### Your goal
Once the images are set aside, output the listing exactly as it stands.

--------------------------------

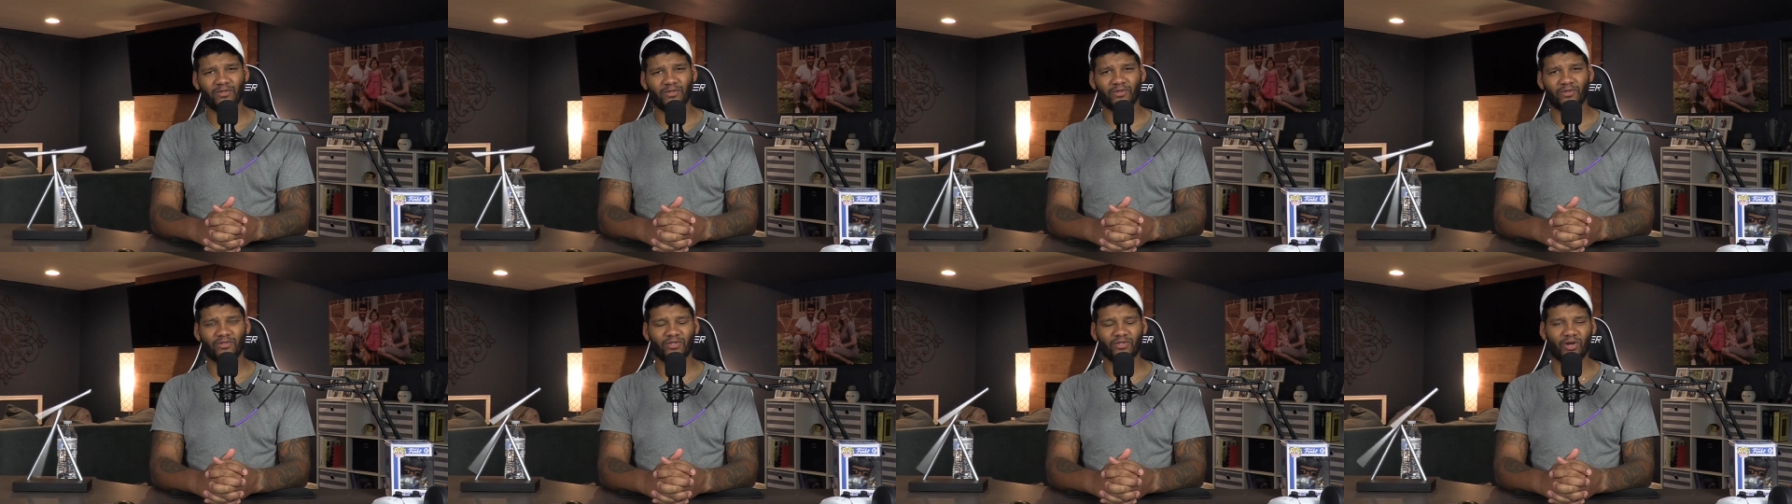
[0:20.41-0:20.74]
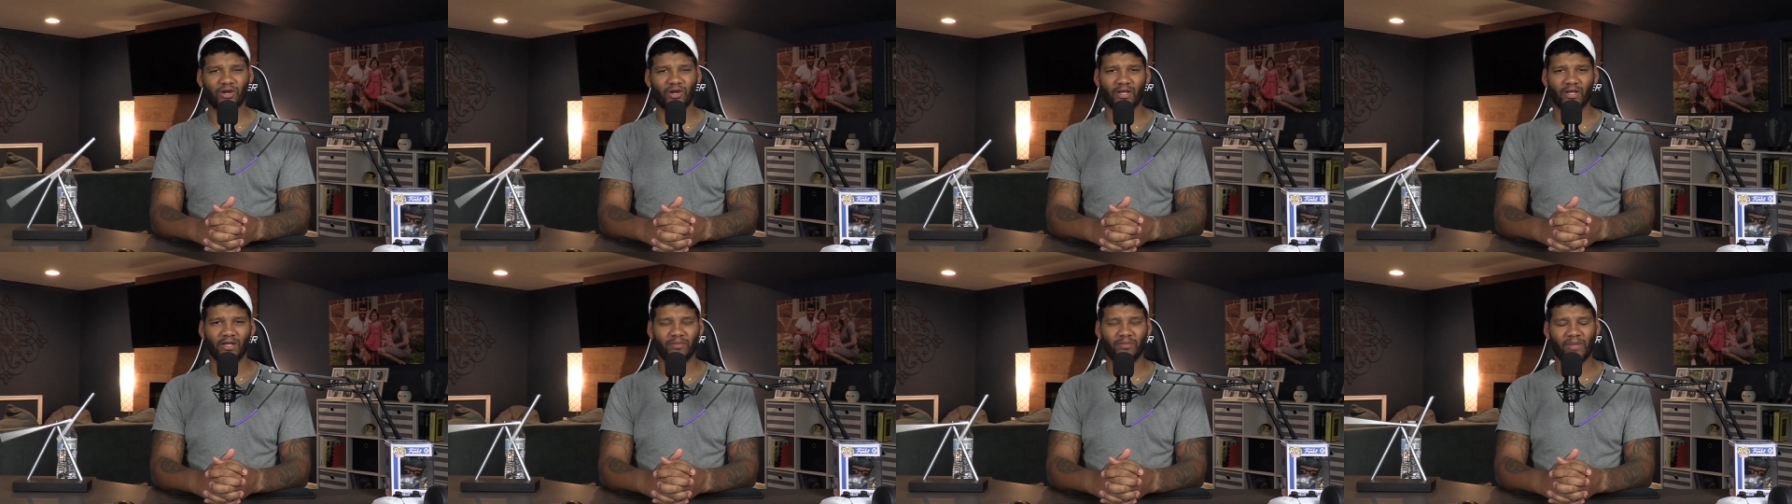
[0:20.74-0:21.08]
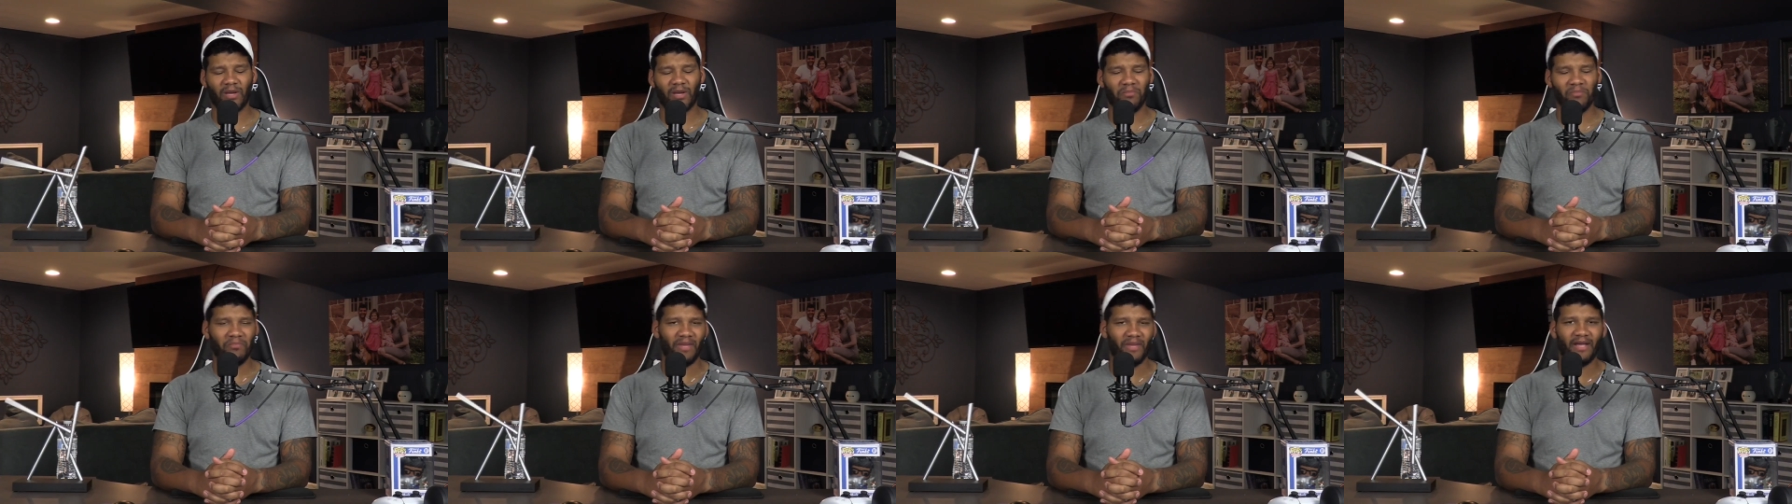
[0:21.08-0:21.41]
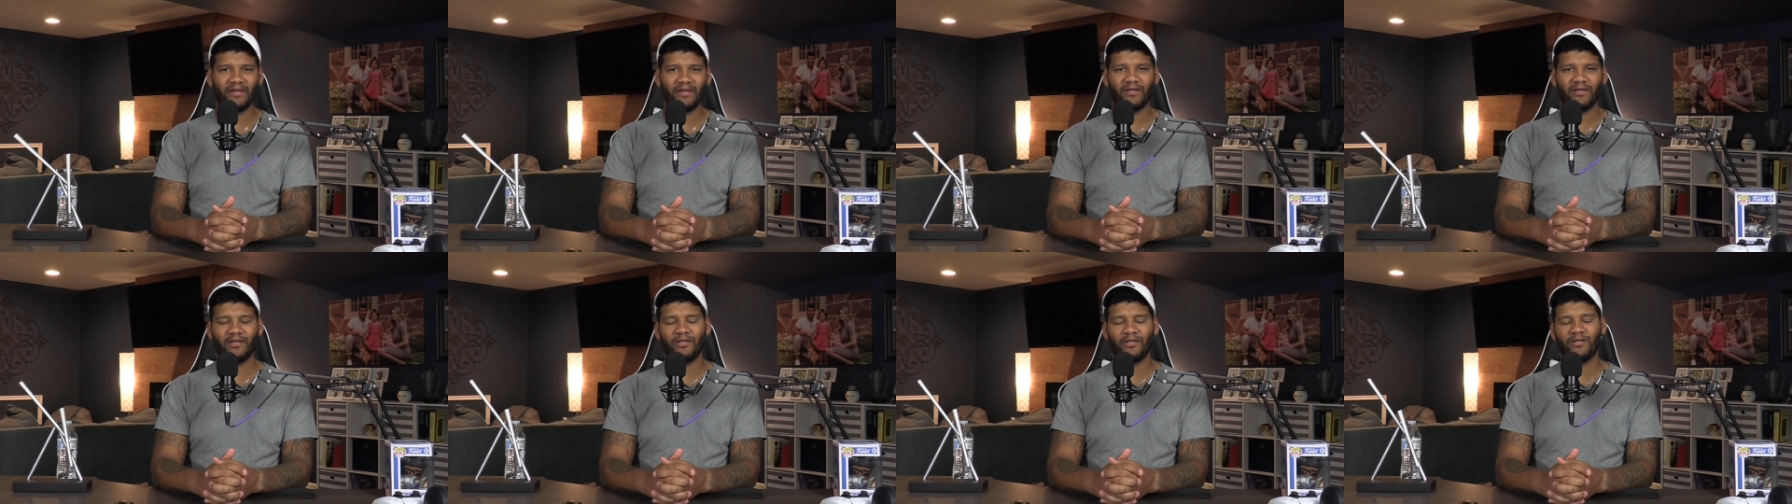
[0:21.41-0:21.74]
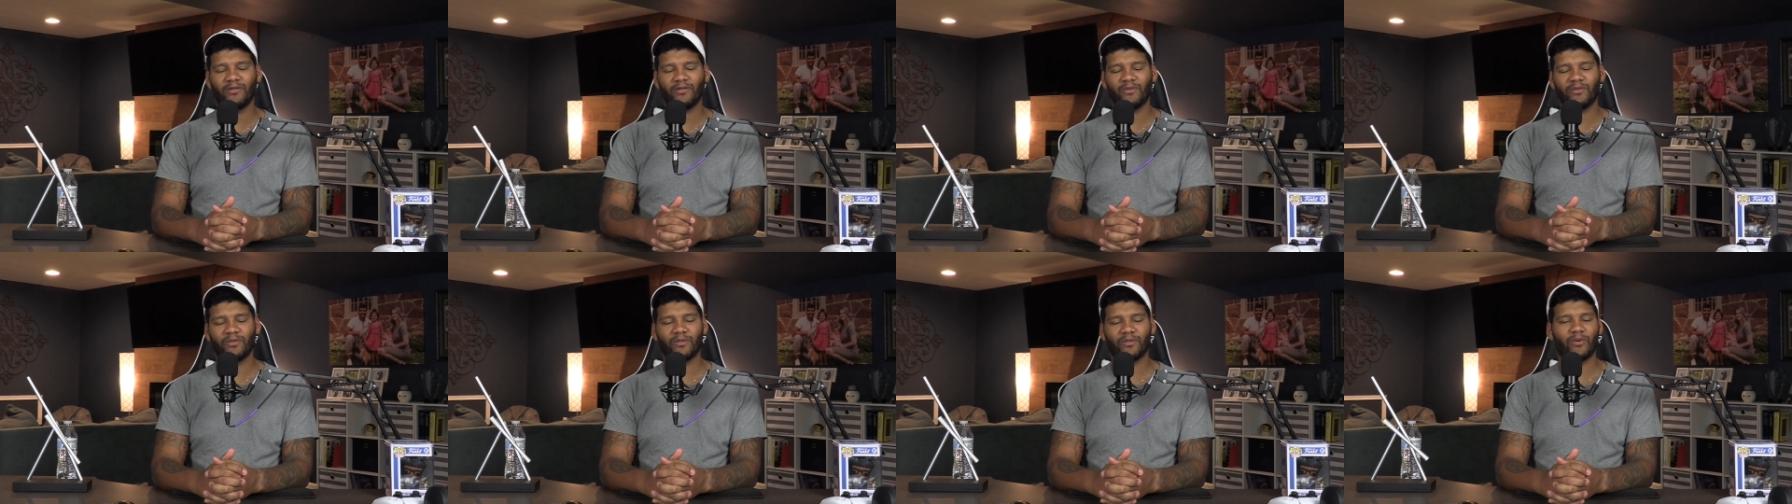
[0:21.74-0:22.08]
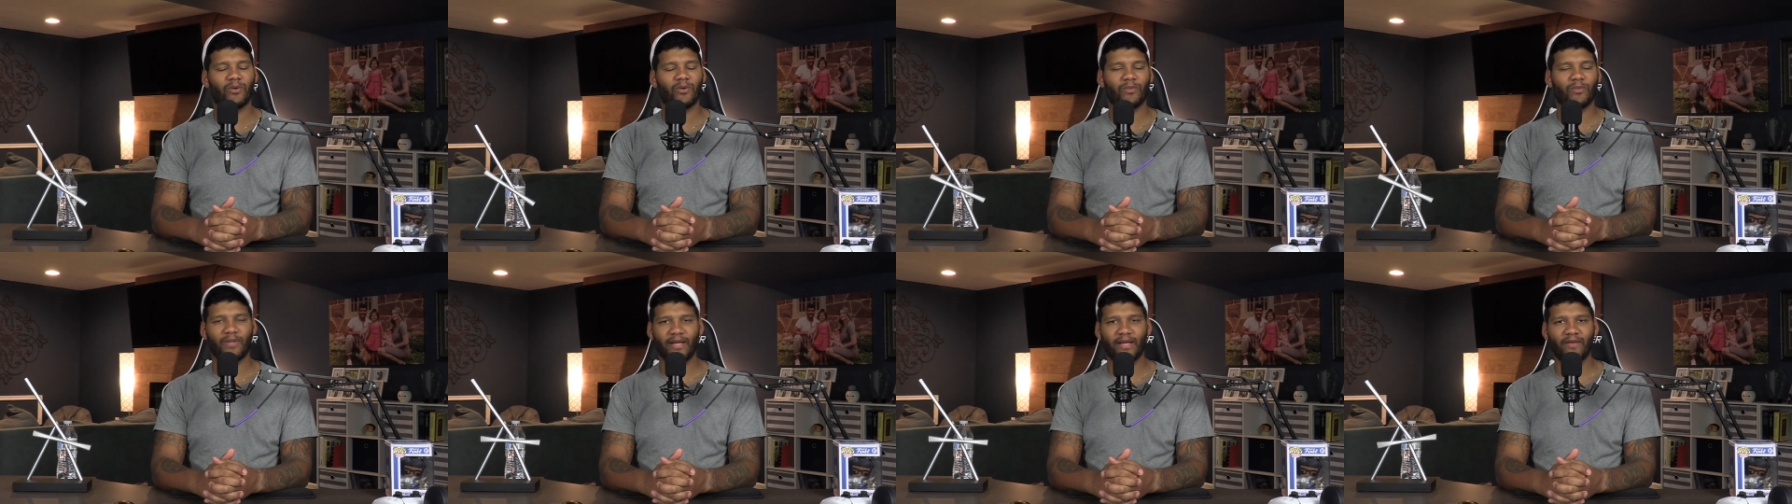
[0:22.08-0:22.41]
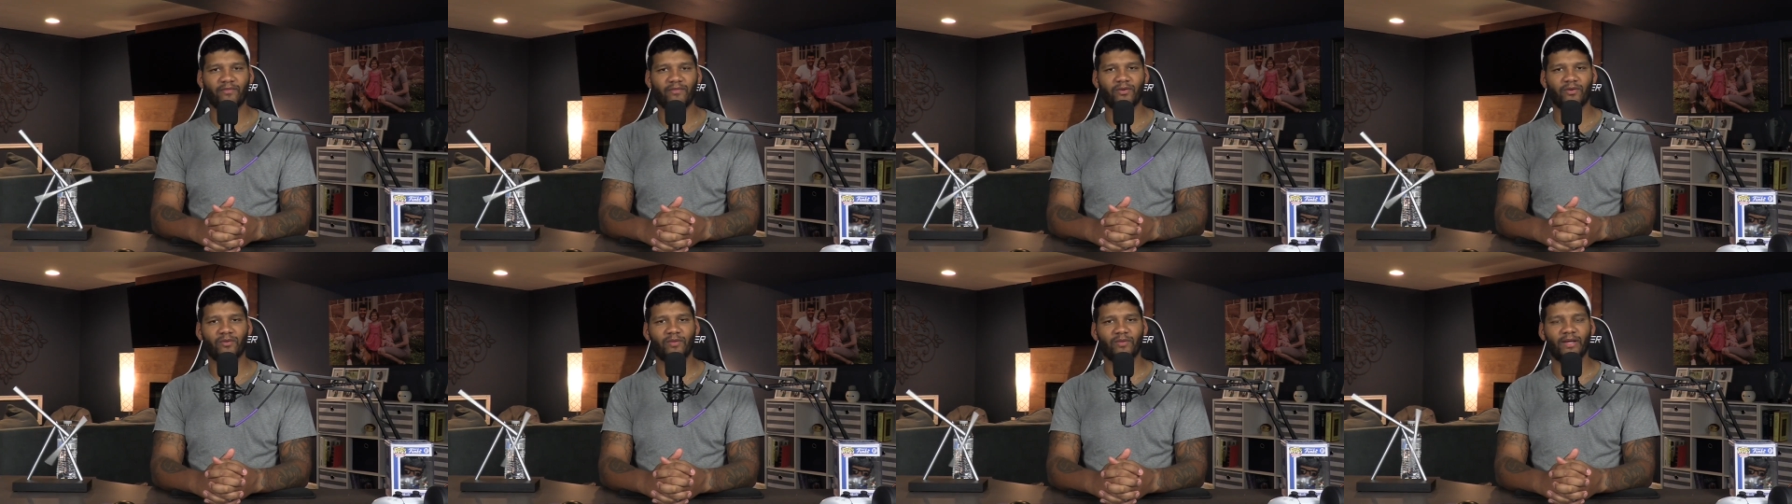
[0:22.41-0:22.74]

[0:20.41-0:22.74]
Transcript: or talking about Meta or or whatever,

--------------------------------

### Answer to this problem
[0:20.41-0:20.74]
[0:20.74-0:21.08]
[0:21.08-0:21.41]
[0:21.41-0:21.74]
[0:21.74-0:22.08]
[0:22.08-0:22.41]
[0:22.41-0:22.74]

[0:20.41-0:22.74]
Transcript: or talking about Meta or or whatever,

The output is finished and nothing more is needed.